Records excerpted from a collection
┌──

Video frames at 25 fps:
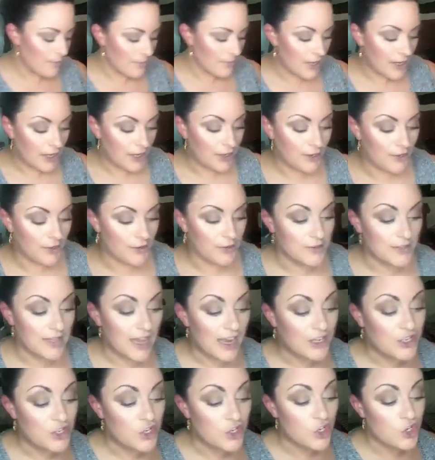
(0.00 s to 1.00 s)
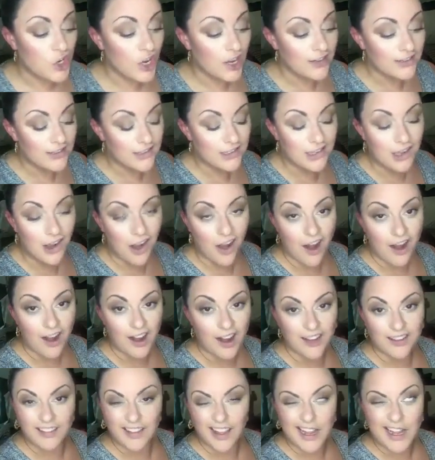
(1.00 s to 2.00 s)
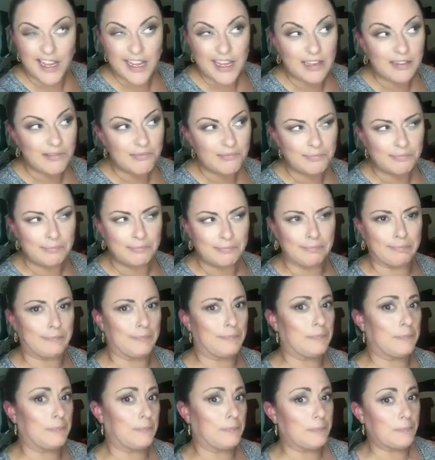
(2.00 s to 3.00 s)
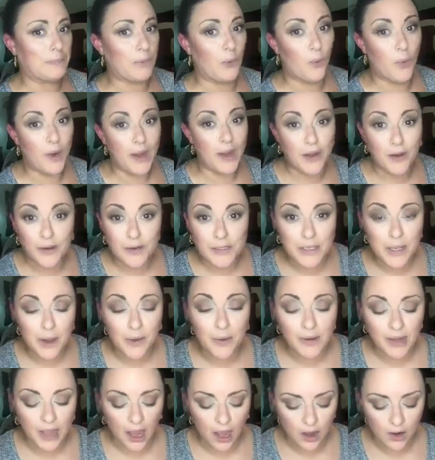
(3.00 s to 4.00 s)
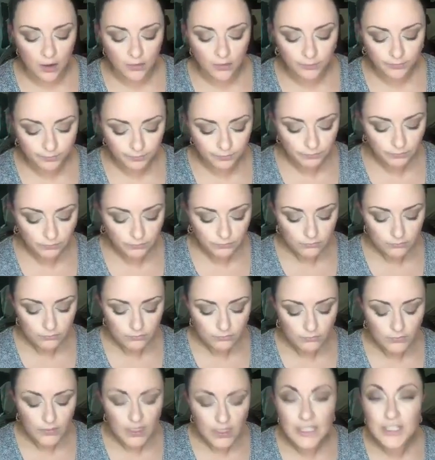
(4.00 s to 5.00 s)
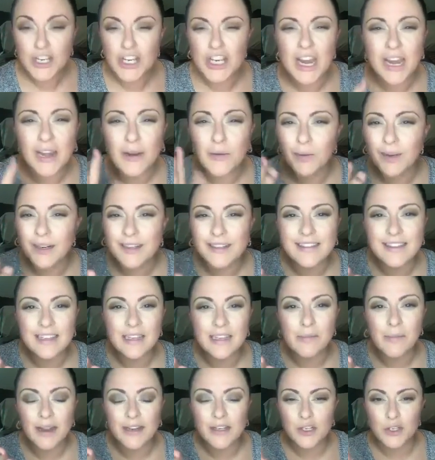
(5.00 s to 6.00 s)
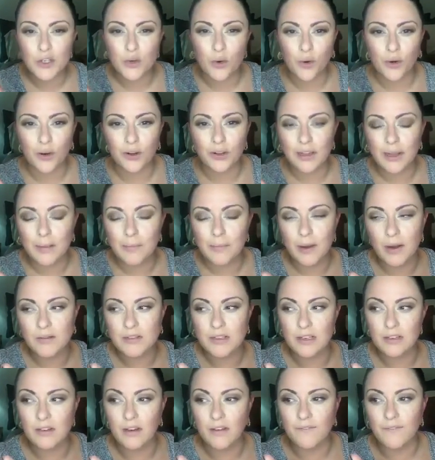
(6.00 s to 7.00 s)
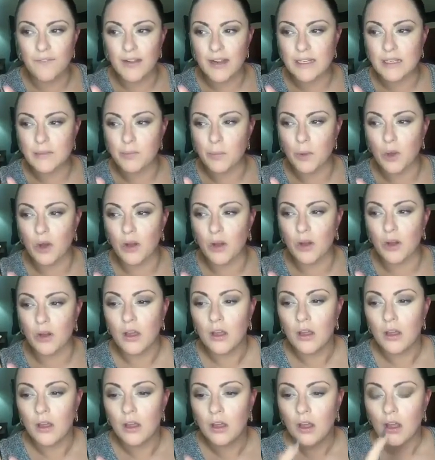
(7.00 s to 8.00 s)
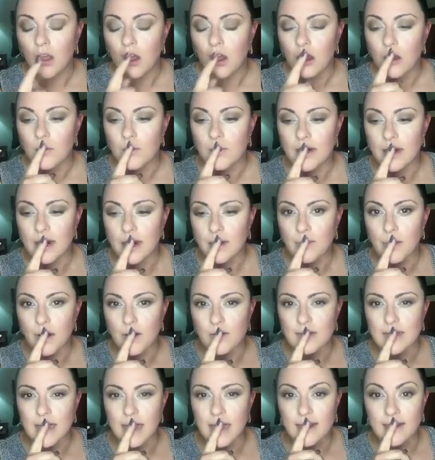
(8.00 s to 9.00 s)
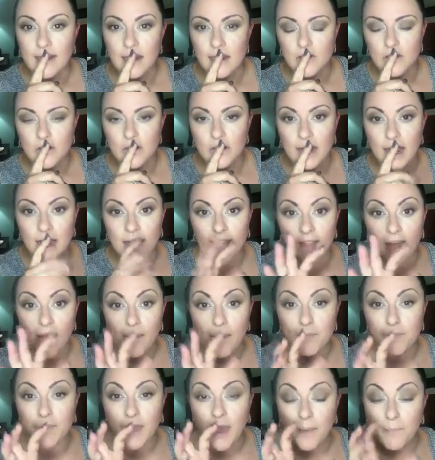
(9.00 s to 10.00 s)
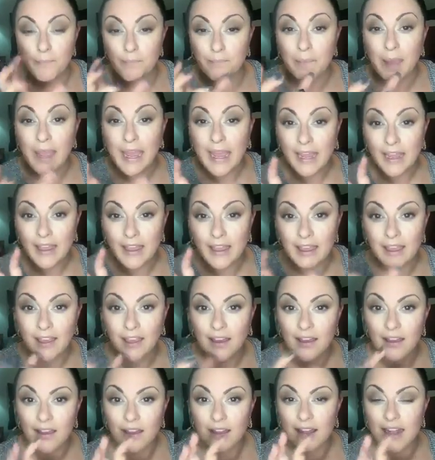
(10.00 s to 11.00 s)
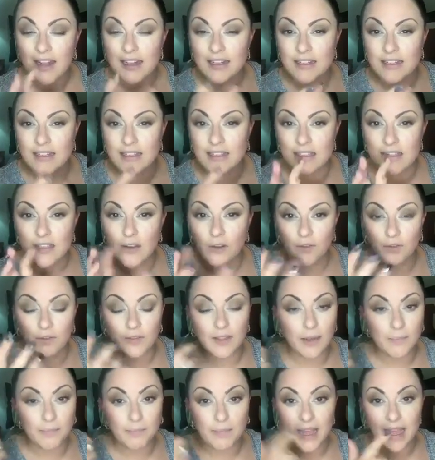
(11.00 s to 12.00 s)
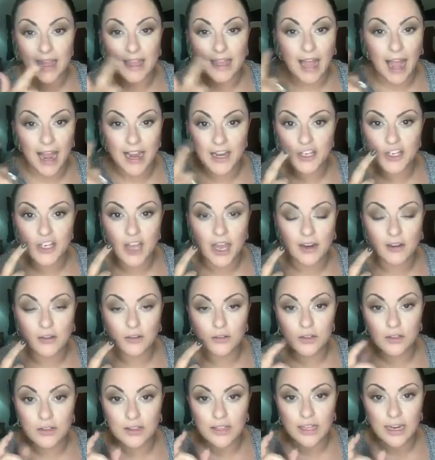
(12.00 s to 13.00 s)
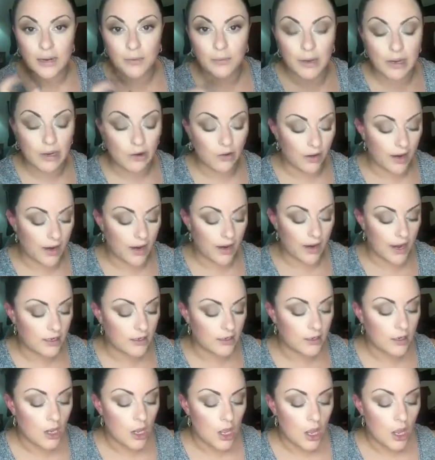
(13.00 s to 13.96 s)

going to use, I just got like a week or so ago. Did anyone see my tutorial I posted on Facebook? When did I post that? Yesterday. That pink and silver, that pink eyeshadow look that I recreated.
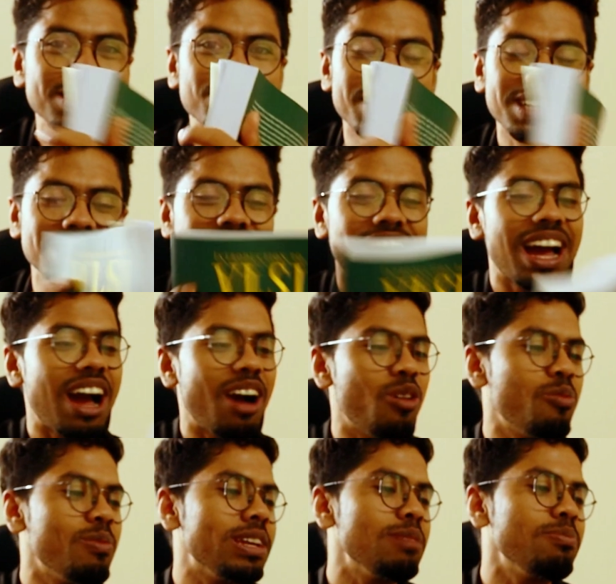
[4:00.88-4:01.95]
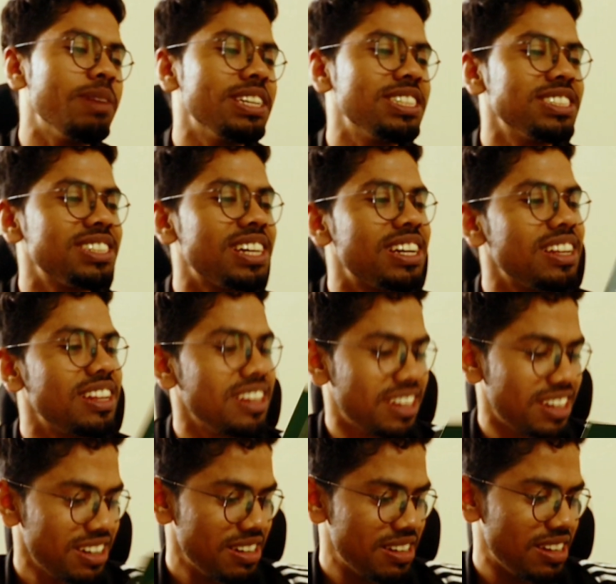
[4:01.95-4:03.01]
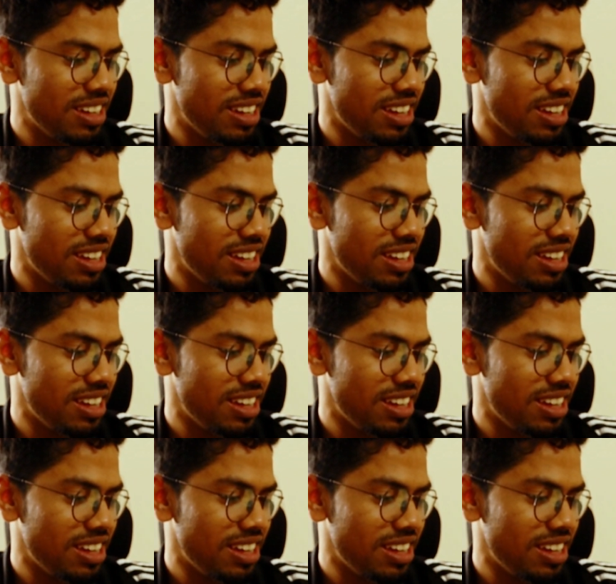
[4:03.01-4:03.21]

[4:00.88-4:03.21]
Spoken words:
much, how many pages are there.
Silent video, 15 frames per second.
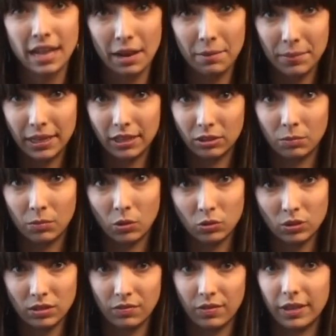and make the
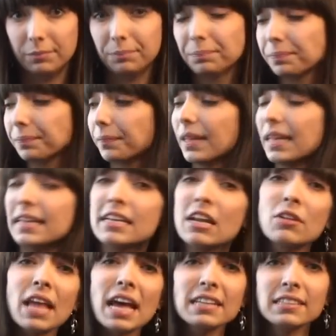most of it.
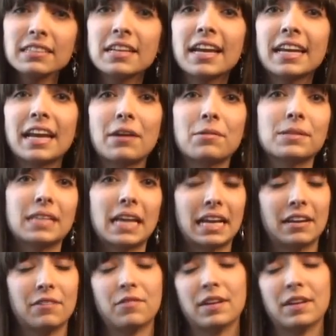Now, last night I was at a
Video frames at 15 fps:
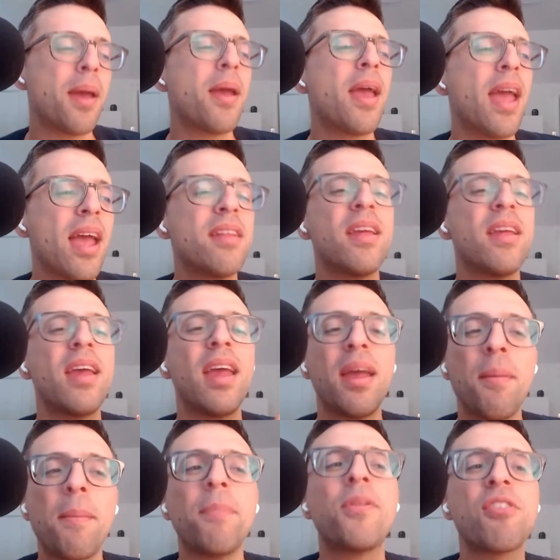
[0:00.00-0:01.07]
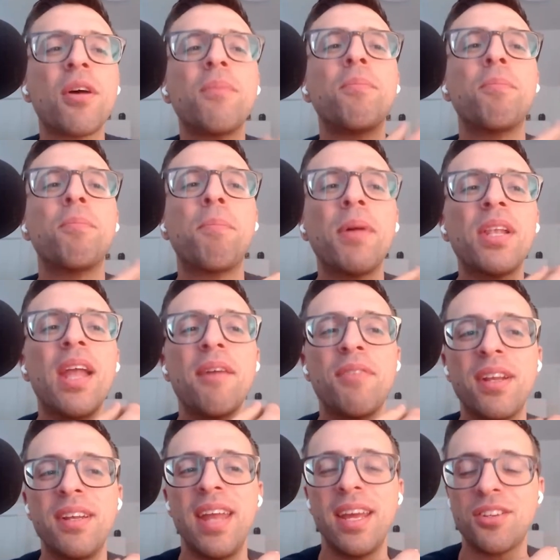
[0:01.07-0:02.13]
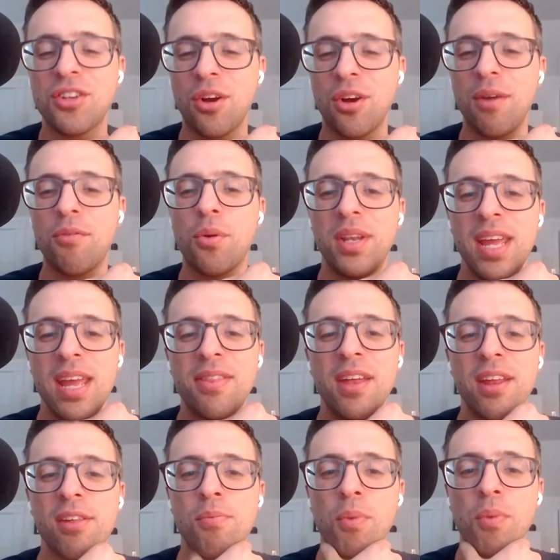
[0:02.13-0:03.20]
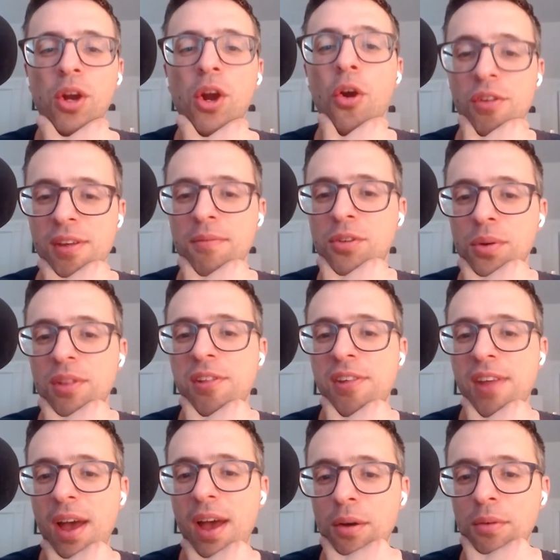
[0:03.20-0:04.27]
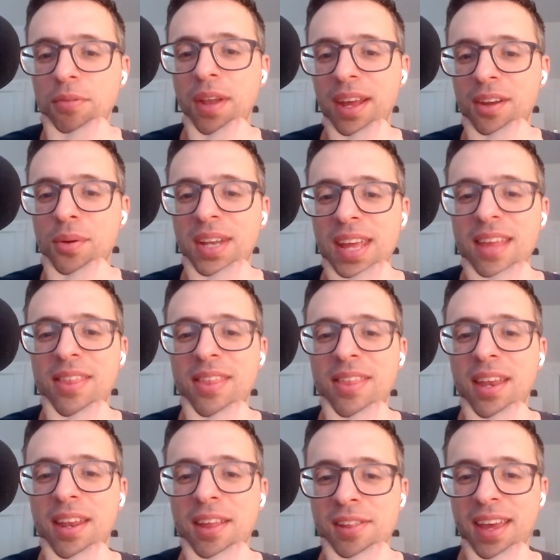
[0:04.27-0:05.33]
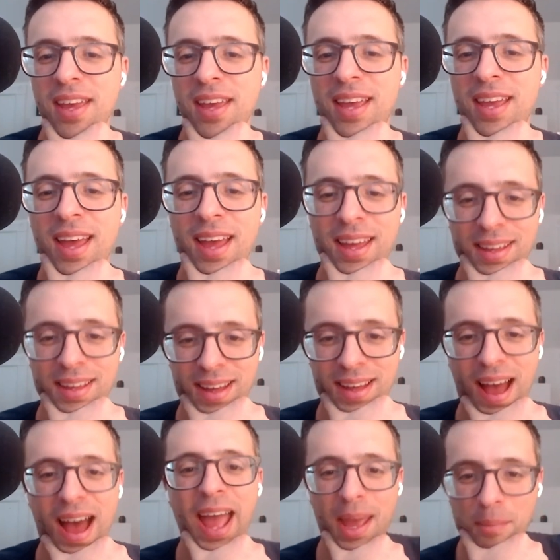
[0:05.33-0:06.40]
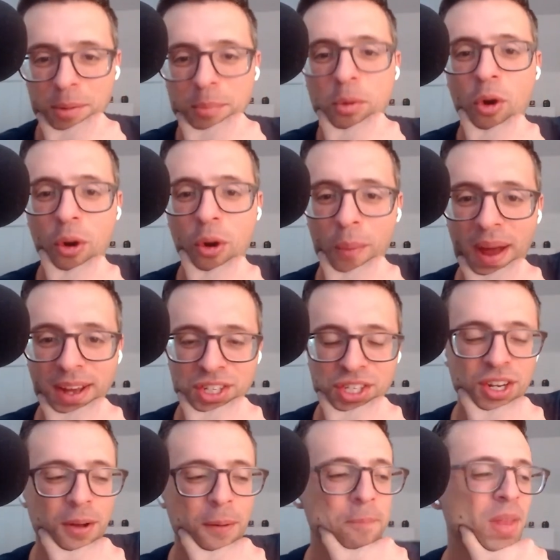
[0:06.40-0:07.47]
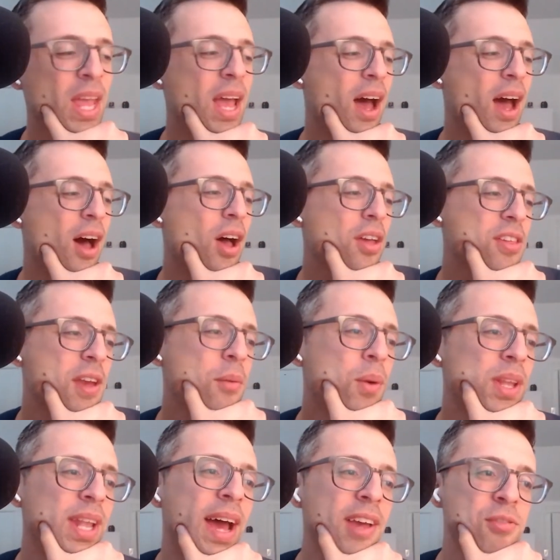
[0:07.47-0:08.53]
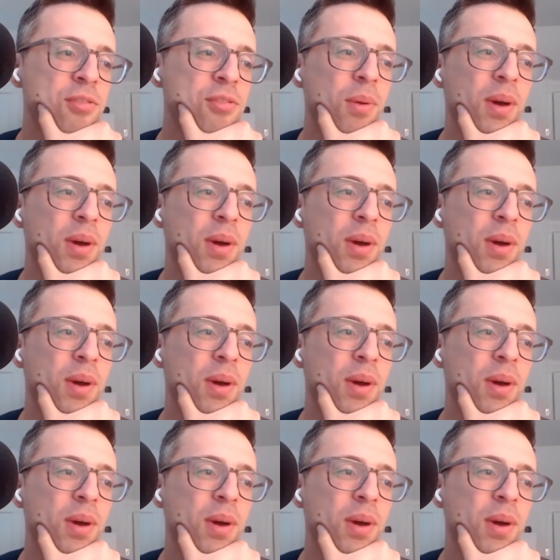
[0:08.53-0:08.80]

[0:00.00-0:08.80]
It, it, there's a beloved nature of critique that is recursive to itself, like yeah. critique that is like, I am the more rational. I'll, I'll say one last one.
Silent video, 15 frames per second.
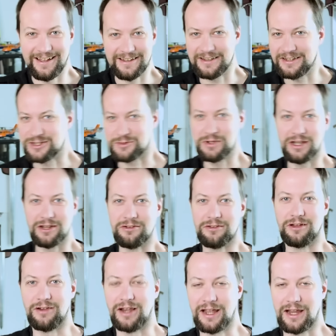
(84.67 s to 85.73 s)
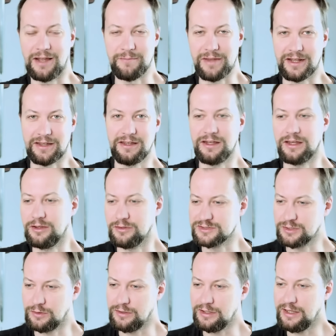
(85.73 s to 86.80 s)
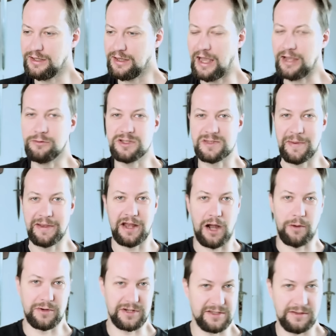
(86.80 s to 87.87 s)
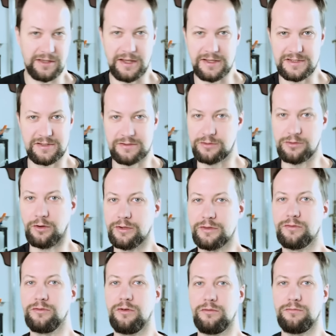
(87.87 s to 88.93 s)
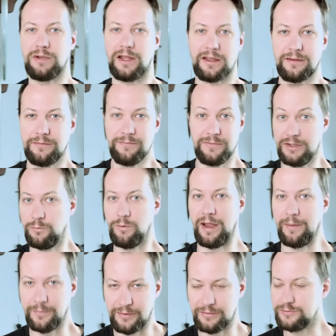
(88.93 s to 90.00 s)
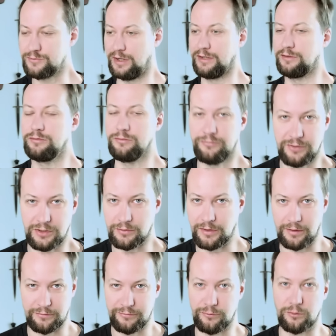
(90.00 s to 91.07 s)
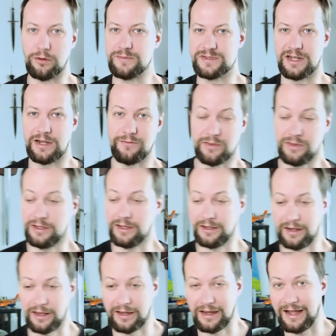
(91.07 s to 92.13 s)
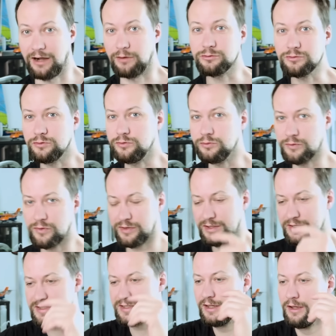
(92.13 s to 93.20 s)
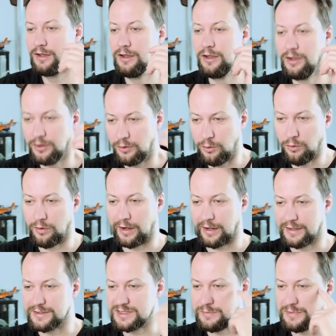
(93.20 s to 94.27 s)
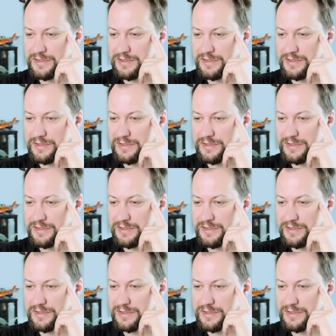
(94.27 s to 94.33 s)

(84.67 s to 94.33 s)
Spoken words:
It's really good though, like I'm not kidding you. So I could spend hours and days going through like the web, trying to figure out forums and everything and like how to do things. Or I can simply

└──

BRIEF:
Restate the data above word for word. Do not include the images.

TASK SOLUTION:
Video frames at 25 fps:
(0.00 s to 1.00 s)
(1.00 s to 2.00 s)
(2.00 s to 3.00 s)
(3.00 s to 4.00 s)
(4.00 s to 5.00 s)
(5.00 s to 6.00 s)
(6.00 s to 7.00 s)
(7.00 s to 8.00 s)
(8.00 s to 9.00 s)
(9.00 s to 10.00 s)
(10.00 s to 11.00 s)
(11.00 s to 12.00 s)
(12.00 s to 13.00 s)
(13.00 s to 13.96 s)

going to use, I just got like a week or so ago. Did anyone see my tutorial I posted on Facebook? When did I post that? Yesterday. That pink and silver, that pink eyeshadow look that I recreated.
[4:00.88-4:01.95]
[4:01.95-4:03.01]
[4:03.01-4:03.21]

[4:00.88-4:03.21]
Spoken words:
much, how many pages are there.
Silent video, 15 frames per second.
and make the
most of it.
Now, last night I was at a
Video frames at 15 fps:
[0:00.00-0:01.07]
[0:01.07-0:02.13]
[0:02.13-0:03.20]
[0:03.20-0:04.27]
[0:04.27-0:05.33]
[0:05.33-0:06.40]
[0:06.40-0:07.47]
[0:07.47-0:08.53]
[0:08.53-0:08.80]

[0:00.00-0:08.80]
It, it, there's a beloved nature of critique that is recursive to itself, like yeah. critique that is like, I am the more rational. I'll, I'll say one last one.
Silent video, 15 frames per second.
(84.67 s to 85.73 s)
(85.73 s to 86.80 s)
(86.80 s to 87.87 s)
(87.87 s to 88.93 s)
(88.93 s to 90.00 s)
(90.00 s to 91.07 s)
(91.07 s to 92.13 s)
(92.13 s to 93.20 s)
(93.20 s to 94.27 s)
(94.27 s to 94.33 s)

(84.67 s to 94.33 s)
Spoken words:
It's really good though, like I'm not kidding you. So I could spend hours and days going through like the web, trying to figure out forums and everything and like how to do things. Or I can simply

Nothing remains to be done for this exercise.